- Brent crude futures fell 1%, or 41 cents, to $39.38 a barrel as of 0157 GMT.
- U.S. West Texas Intermediate (WTI) crude futures fell 1.6%, or 61 cents, to $36.68 a barrel.
MELBOURNE: Oil prices fell on Thursday, reversing gains in the previous session, on concerns that supply will rise if major producers are unable to agree to extend the depth of output cuts that have supported recent gains.
Brent crude futures fell 1%, or 41 cents, to $39.38 a barrel as of 0157 GMT.
U.S. West Texas Intermediate (WTI) crude futures fell 1.6%, or 61 cents, to $36.68 a barrel.
Saudi Arabia and Russia, two of the world’s biggest oil producers, have agreed to support extending into July the 9.7 million barrels per day (bpd) in supply cuts backed in April by the OPEC+ group, comprised of the Organization of the Petroleum Exporting Countries and other major producers.
However, they failed to agree on holding an OPEC+ meeting on Thursday to discuss the cuts, with OPEC sources saying it would be conditional on countries that have not complied with their targets deepening their cuts.

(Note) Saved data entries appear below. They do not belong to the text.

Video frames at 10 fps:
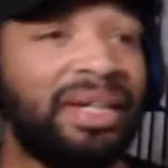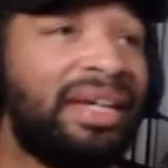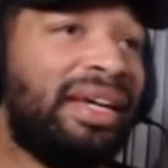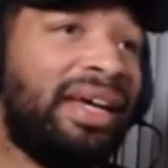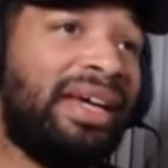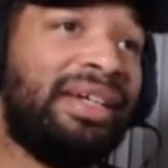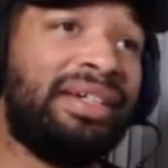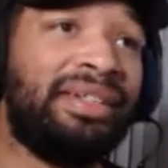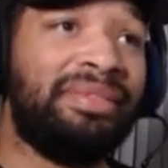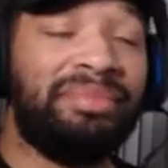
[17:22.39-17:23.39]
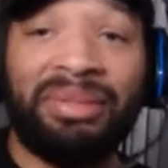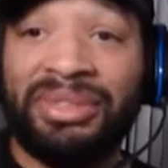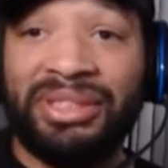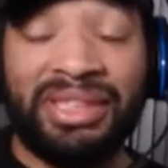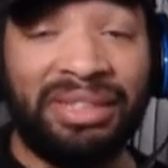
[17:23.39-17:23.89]
And I'm just
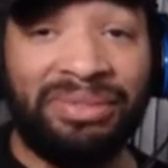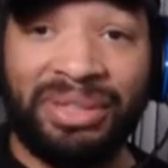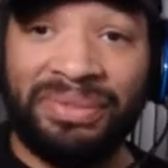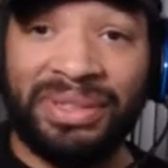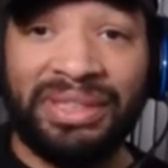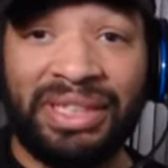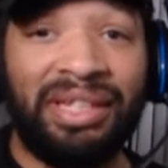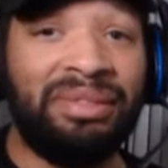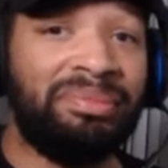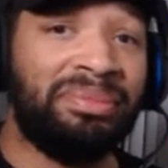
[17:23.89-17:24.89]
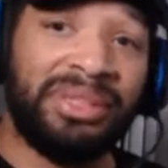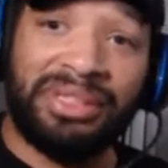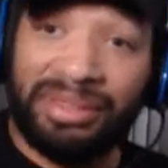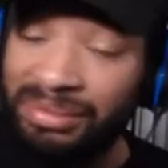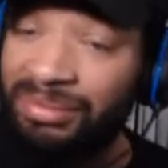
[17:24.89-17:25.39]
getting ready for this game, which,
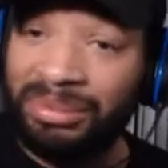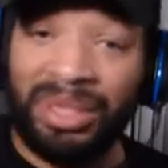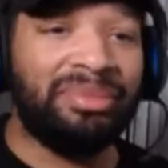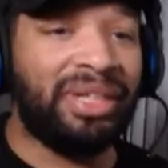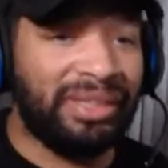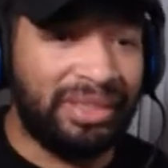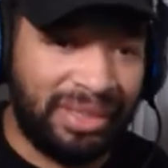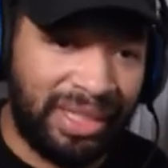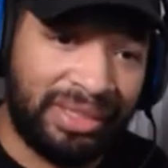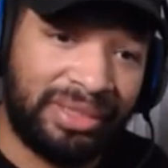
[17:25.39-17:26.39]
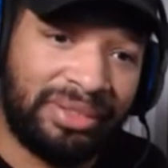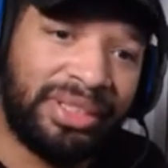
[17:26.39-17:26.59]
well, I'm not getting Assassin's Creed.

“The market has taken a look at that and said it’s getting more complicated to get that deal over the line,” said Lachlan Shaw, head of commodity research at National Australia Bank.
“If they don’t get that mechanism in place...that suggests the output cut for July will be abandoned.”
That would imply OPEC+ would go back to what they agreed in April, which was to ease their supply cuts to 7.7 million bpd from July, he said.
Further, Saudi Arabia and other Gulf producers Kuwait and the United Arab Emirates are not planning to extend voluntary output cuts of 1.8 million bpd after June, indicating crude supply will rise next month no matter what OPEC+ decides.
Surging fuel stockpiles and mixed demand data in the United States, the world’s biggest oil user, also weighed on prices because of fears about a slow recovery in U.S. demand as states emerge from coronavirus lockdowns.
U.S. Energy Information Administration data on Wednesday showed gasoline stocks rose by 2.8 million barrels, nearly triple what analysts had expected, while distillate stocks rose by 9.9 million barrels, or nearly four times more than expected.
Gasoline demand, in terms of product supplied to retailers, rose for a third week by 296,000 bpd to 7.55 million bpd, the EIA data showed.
However, the amount of distillate fuel, including diesel used for shipping goods by train and tractor trailer, supplied to retailers fell by 548,000 bpd to 2.718 million bpd, the lowest weekly reading since 1992.
“It shows the recovery in gasoline and distillate demand is not V-shaped. It just reinforces that we’ve had this initial (price) recovery driven by supply side discipline,” Shaw said.